In its history Lombardy has seen various waves of inhabitants from the Gauls, Etruscans and eventually Romans. The city of Milan was briefly the capital of the Western Roman Empire in the 4th century but was overlooked by the conquering Lombards who, besides giving their name to the region, made Pavia the center of their kingdom. After Charlemagne the towns of Lombardy grew wealthy and independent, becoming city-states that eventually would have to band together to quell the ambitions of the Holy Roman Empire. The first of these Lombard Leagues successfully defended their autonomy against Frederick Barbarossa at the battle of Legnano in 1176. During this time Milan regained its prominence and flourished under the feudal rule of several dynastic families including the Sforzas, patrons of Leonardo DaVinci.
Several centuries of foreign rule ensued that included Napoleon and the Austrian Empire. By 1848 the Risorgimento was in full swing and Austrian rule was ousted in Lombardy. Today Lombardy straddles a life of business and modernity with a beautiful countryside, magnificent and tranquil lake towns are contrasted by the busy lifestyle of Milan. However all of it is complemented by the regions bountiful agricultural wealth that feed the entire nation.
Lombardy Foods and Wines
Lombardy is well above the "oil line" in Italian cooking and so butter is the cooking fat of choice for the region's specialties. The capital Milan is known for several dishes that make use of this abundant rice-growing region. Minestrone alla Milanese, which is the mother of all Minestrone soups and contains vegetables, rice and bacon. Risotto alla Milanese is a creamy dish of braised short-grain rice blended with meat stock, saffron and cheese. Osso bucco is a traditional main course of a knuckle of veal with the marrowbone intact and braised with rosemary and sage. The standout cheese of the region is Gorgonzola, a creamy and rich blue cheese that is ideal for sauces. The most famous dessert from Lombardy is the Italian fruitcake known as Panettone. Once only prepared for Christmas, this specialty is found boxed and sold year-round in Italy. Torrone, a popular nougat and almond confection is a native product of Cremona but is also sold nationwide.

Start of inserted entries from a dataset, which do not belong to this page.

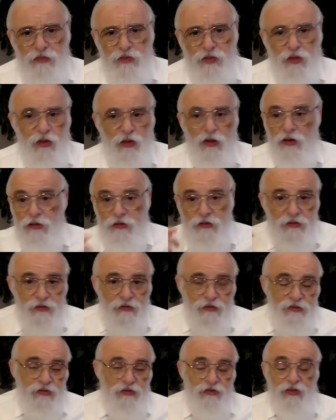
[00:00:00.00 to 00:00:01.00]
Or
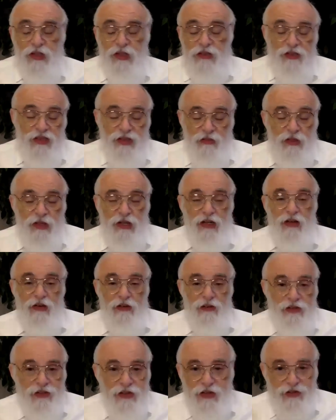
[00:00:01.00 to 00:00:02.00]
not somebody
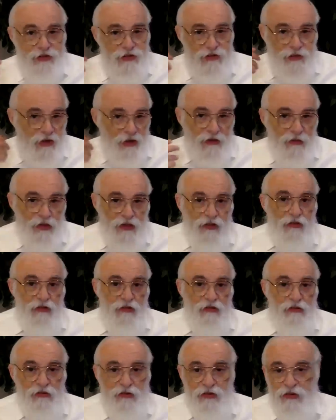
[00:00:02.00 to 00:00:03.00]
else, just not with
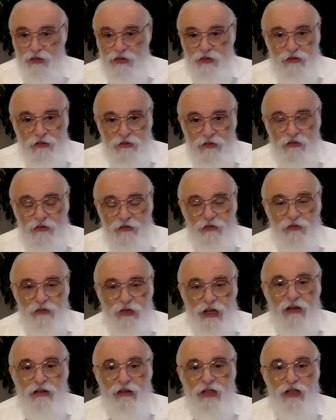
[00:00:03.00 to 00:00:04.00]
you, just
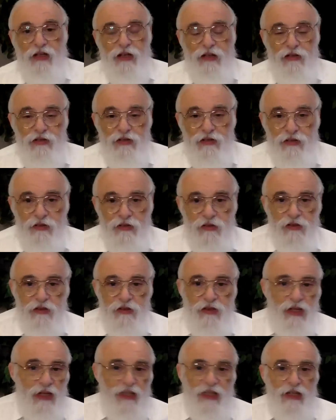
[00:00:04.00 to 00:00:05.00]
out to lunch.
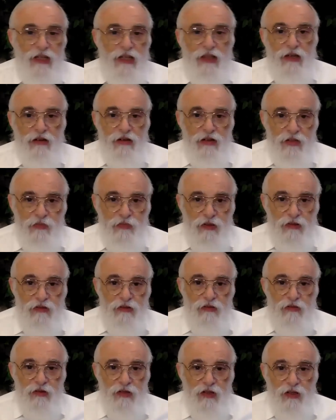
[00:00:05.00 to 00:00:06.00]
Anything else but
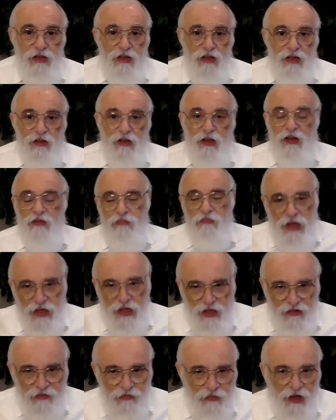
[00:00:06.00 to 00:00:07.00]
you. Not a
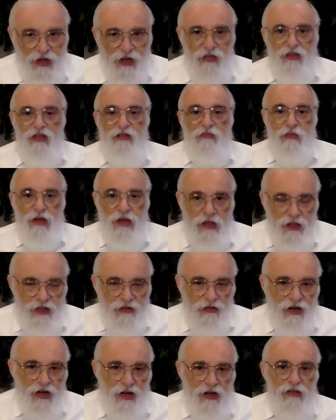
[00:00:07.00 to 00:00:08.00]
meeting of minds, not a meeting
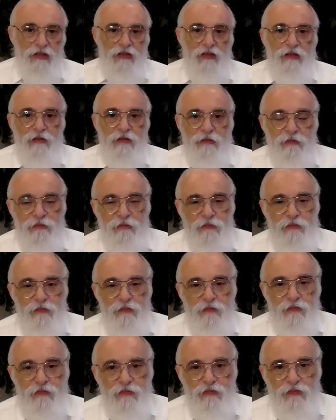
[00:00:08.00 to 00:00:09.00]
of hearts.
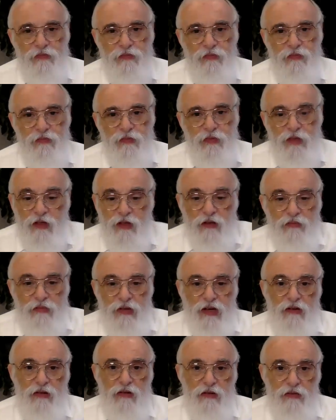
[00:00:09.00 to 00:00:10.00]
You're not
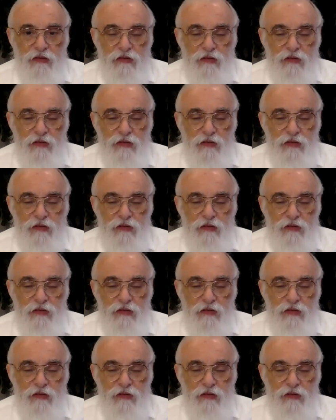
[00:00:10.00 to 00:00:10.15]
married.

Lombardy wines are mainly grown on the steep slopes of the Valtellina area, known for its well-aged reds. The gem of the region is the Valtellina Superiore, a deep smooth red that is aged for five years before being served. Around Lake Iseo is an area known as Franciacorta and is the home to Lombardy's sparkling white wines. The locally grown Pinot Grigio and Pinot Bianco grapes to produce sparkling wines in the tradition of the Champagnes of France. However these wines are truly Italian and have been protected by the covetous DOCG designation.